Symbolic protocol verification with dice: process equivalences in the presence of probabilities
PRESENTER: Steve Kremer

ABSTRACT. Symbolic protocol verification generally abstracts probabilities away, considering computations that succeed only with negligible probability, such as guessing random numbers or breaking an encryption scheme, as impossible. This abstraction, sometimes referred to as the perfect cryptography assumption, has shown very useful as it simplifies automation of the analysis. However, probabilities may also appear in the control flow where they are generally not negligible. In this paper we consider a framework for symbolic protocol analysis with a probabilistic choice operator: the probabilistic applied pi calculus. We define and explore the relationships between several behavioral equivalences. In particular we show the need for randomized schedulers and exhibit a counter-example to a result in a previous work that relied on non-randomized ones. As in other frameworks that mix both non-deterministic and probabilistic choices, schedulers may sometimes be unrealistically powerful. We therefore consider two subclasses of processes that avoid this problem. In particular, when considering purely non-deterministic protocols, as is done in classical symbolic verification, we show that a probabilistic adversary has---maybe surprisingly---a strictly superior distinguishing power for may testing, which, when the number of sessions is bounded, we show to coincide with purely possibilistic similarity.

12:30-14:00Lunch Break

Lunches will be held in Taub lobby (CAV, CSF) and in The Grand Water Research Institute (DL, NMR, IJCAR, ITP).

14:00-15:30 Session 104B: Invited Talk 2
Location: Taub 2
So near and yet so far: formal verification of distance bounding protocols

ABSTRACT. In the context of contactless systems, obtaining reliable information about physical proximity is of paramount importance. For example, when a person performs a cryptographic identification protocol at the entrance to a building, we would want to be sure that the person giving the answers is no more than a few feet away. With regard to contactless payment, it is important to ensure that the transaction is carried out by the credit card in the vicinity of the reader.

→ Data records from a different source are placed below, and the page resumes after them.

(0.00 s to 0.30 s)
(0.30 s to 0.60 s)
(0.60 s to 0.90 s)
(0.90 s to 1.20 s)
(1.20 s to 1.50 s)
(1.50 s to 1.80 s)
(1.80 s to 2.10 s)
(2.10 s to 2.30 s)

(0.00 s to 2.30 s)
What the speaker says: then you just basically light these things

The research community in logics, program verification, and security has a long tradition in developing techniques and tools to analyse security protocols such as key establishment and authentication protocols. Distance bounding protocols which are used to provide secure proximity control, raise new challenges. In this talk, we will present some distance bounding protocols, the security properties they are intented to achieve, and review the types of fraud that can be perpetrated against these protocols. We will then present recent results that render possible the formal symbolic analysis of distance bounding protocols, as well as an overview of the results obtained on various distance bounding protocols in the literature. Despite the recent progress, some limitations remain and they will be discussed at the end of the talk.

16:00-16:30Coffee Break
16:30-17:30 Session 108: Plenary
SMT-based Verification of Distributed Network Control Planes

ABSTRACT. The network control plane is a complex distributed system that runs various protocols for exchanging messages between routers and selecting paths for routing traffic. Errors in control plane configurations can lead to expensive outages or critical security breaches. The last decade has seen tremendous advances in applying formal methods to ensure their correctness.

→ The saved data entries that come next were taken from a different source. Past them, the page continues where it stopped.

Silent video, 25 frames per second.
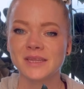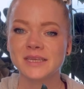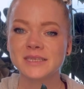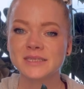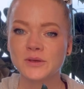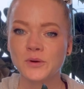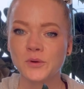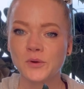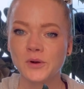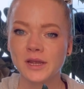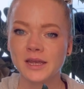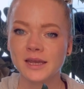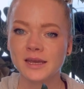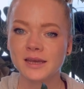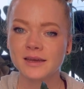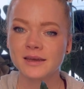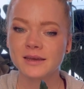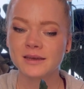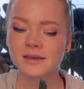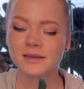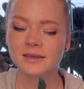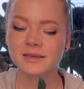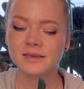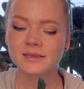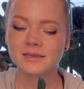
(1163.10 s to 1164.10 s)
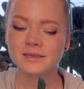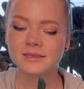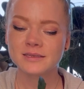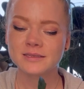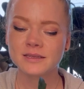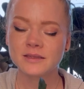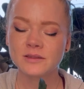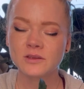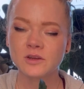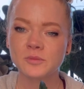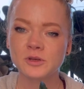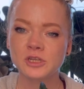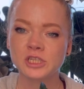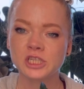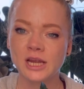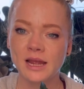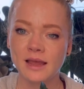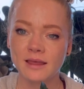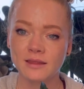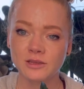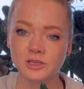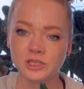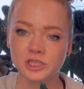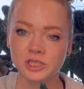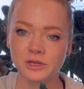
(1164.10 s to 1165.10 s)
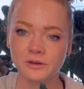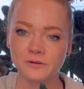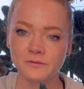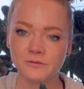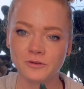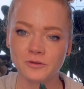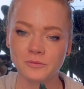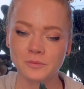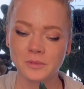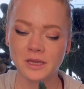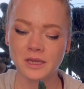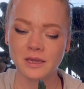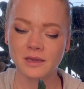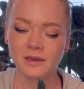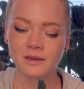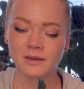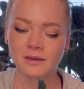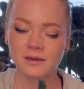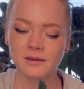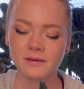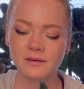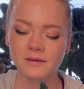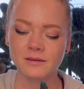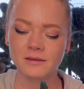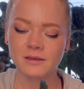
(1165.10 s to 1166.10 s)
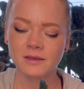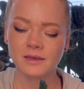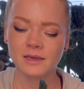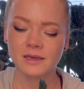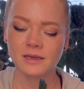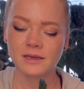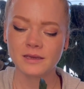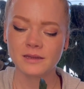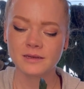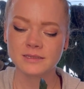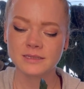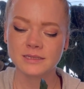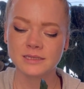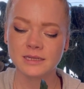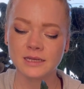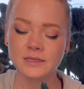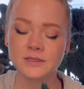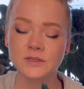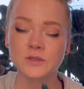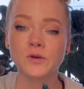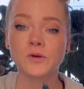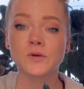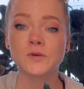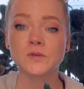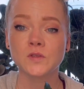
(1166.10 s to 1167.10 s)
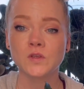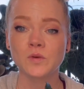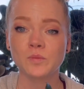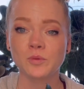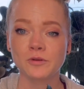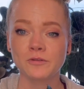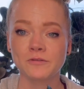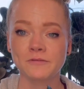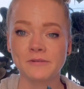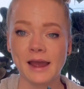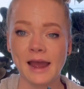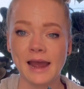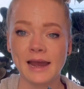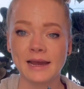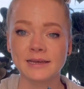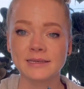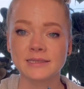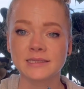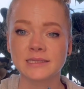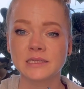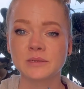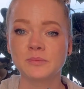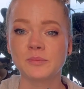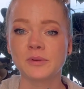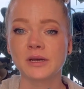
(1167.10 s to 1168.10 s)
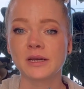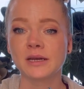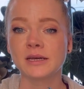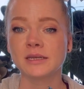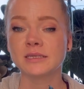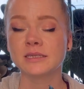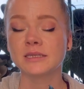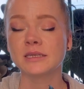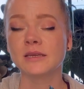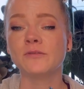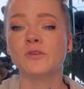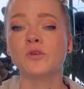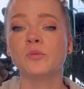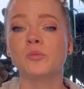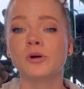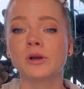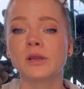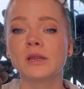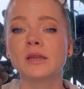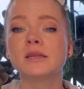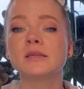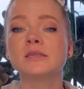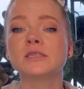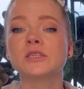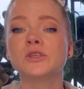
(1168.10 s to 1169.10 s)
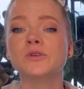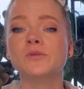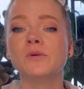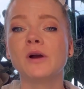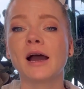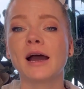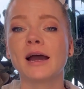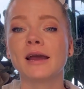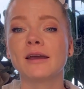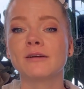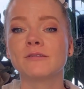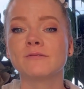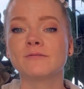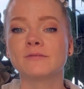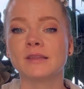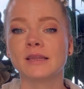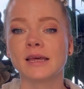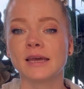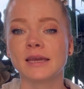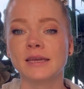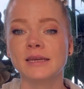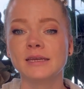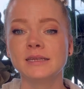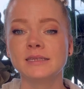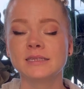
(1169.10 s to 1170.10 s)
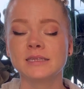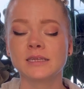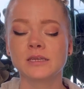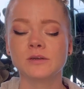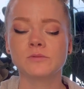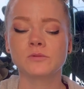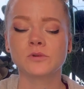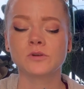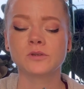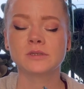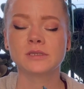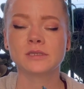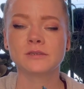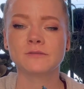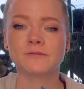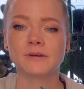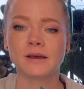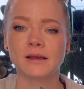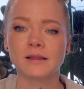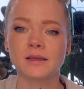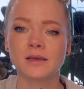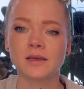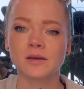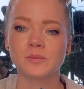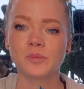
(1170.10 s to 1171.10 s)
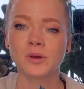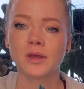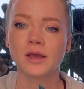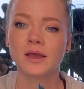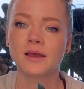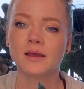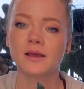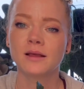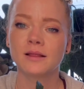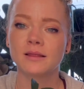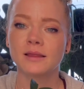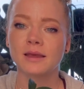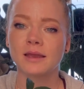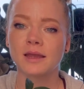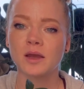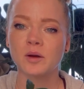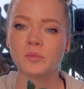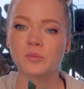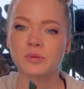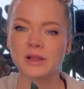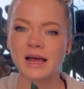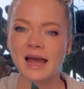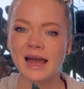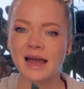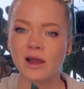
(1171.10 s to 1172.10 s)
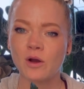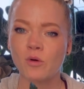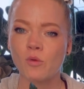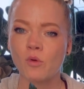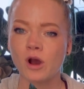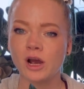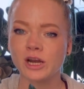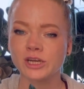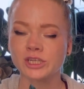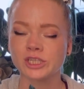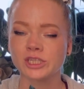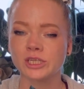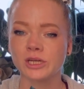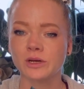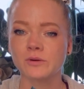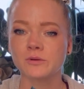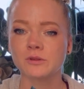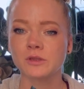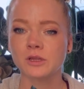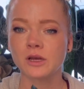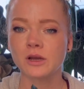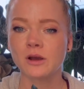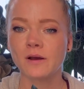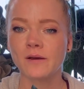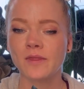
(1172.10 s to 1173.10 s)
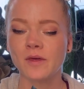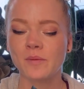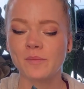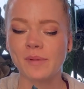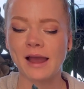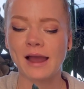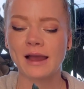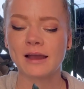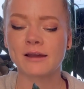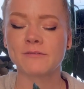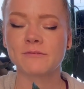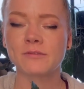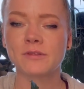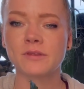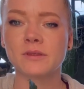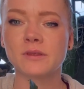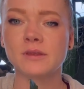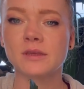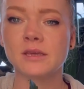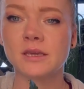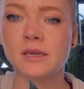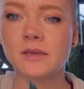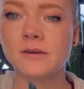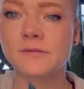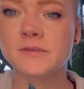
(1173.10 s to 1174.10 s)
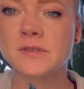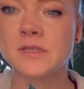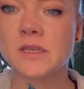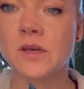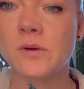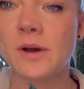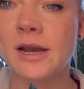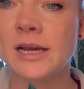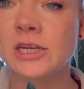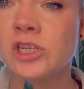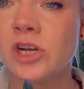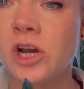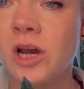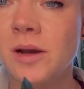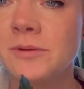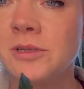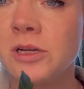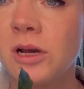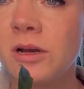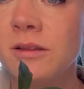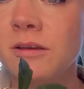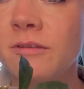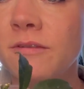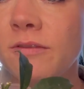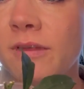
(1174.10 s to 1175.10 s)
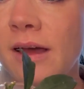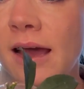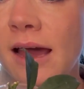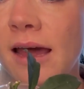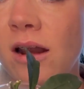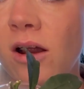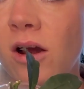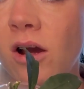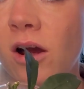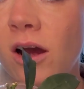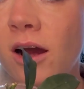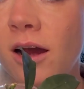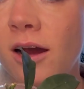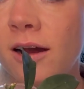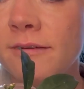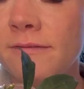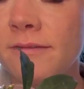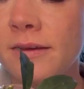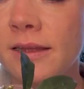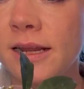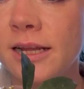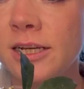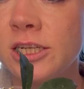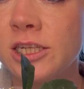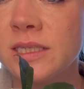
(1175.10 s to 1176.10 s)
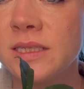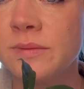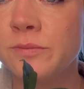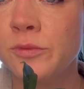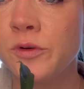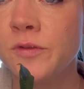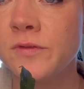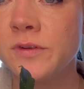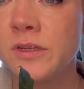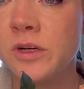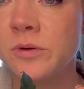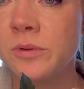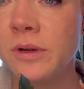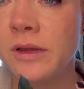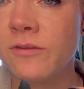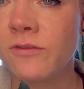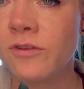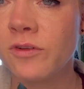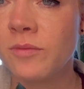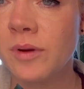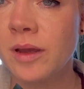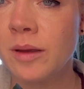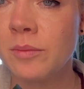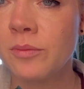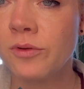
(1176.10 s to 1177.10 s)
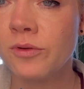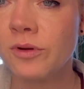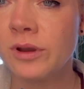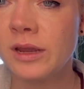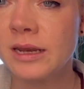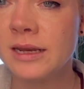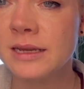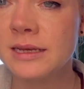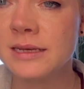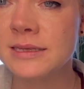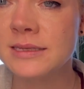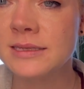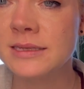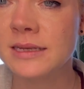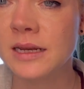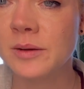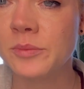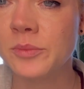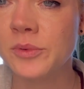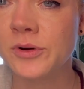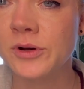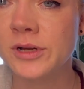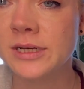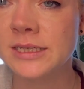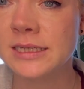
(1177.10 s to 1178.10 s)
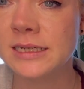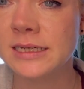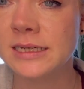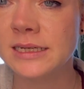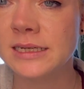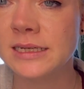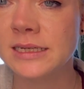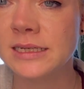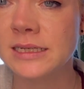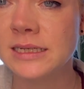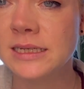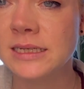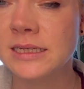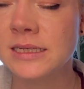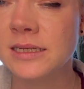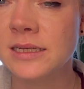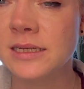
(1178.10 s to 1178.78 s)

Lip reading: This Hoya is a little bit challenging for me. It does grow super fast, but if you put it in too high of light, it will develop like a black washed out look on the back of the leaf. So I chopped all of that off and I just moved it away from my Barinas and I put it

In this talk, I will describe our logic-based approach that leverages Satisfiability Modulo Theory (SMT) solvers to verify a wide variety of network correctness properties including reachability, fault-tolerance, router equivalence, and load balancing. Although this approach is general and powerful, and works well for small-sized networks (with a few hundred routers), there are scalability challenges. I will then describe some recent improvements based on key abstractions and modular assume-guarantee reasoning that have enabled our SMT-based approach to successfully handle large-sized networks (with several thousands of routers), similar to those in operation in modern data centers.

This talk describes joint work with Ryan Beckett, Ratul Mahajan, Divya Raghunathan, Timothy Alberdingk Thijm, and David Walker.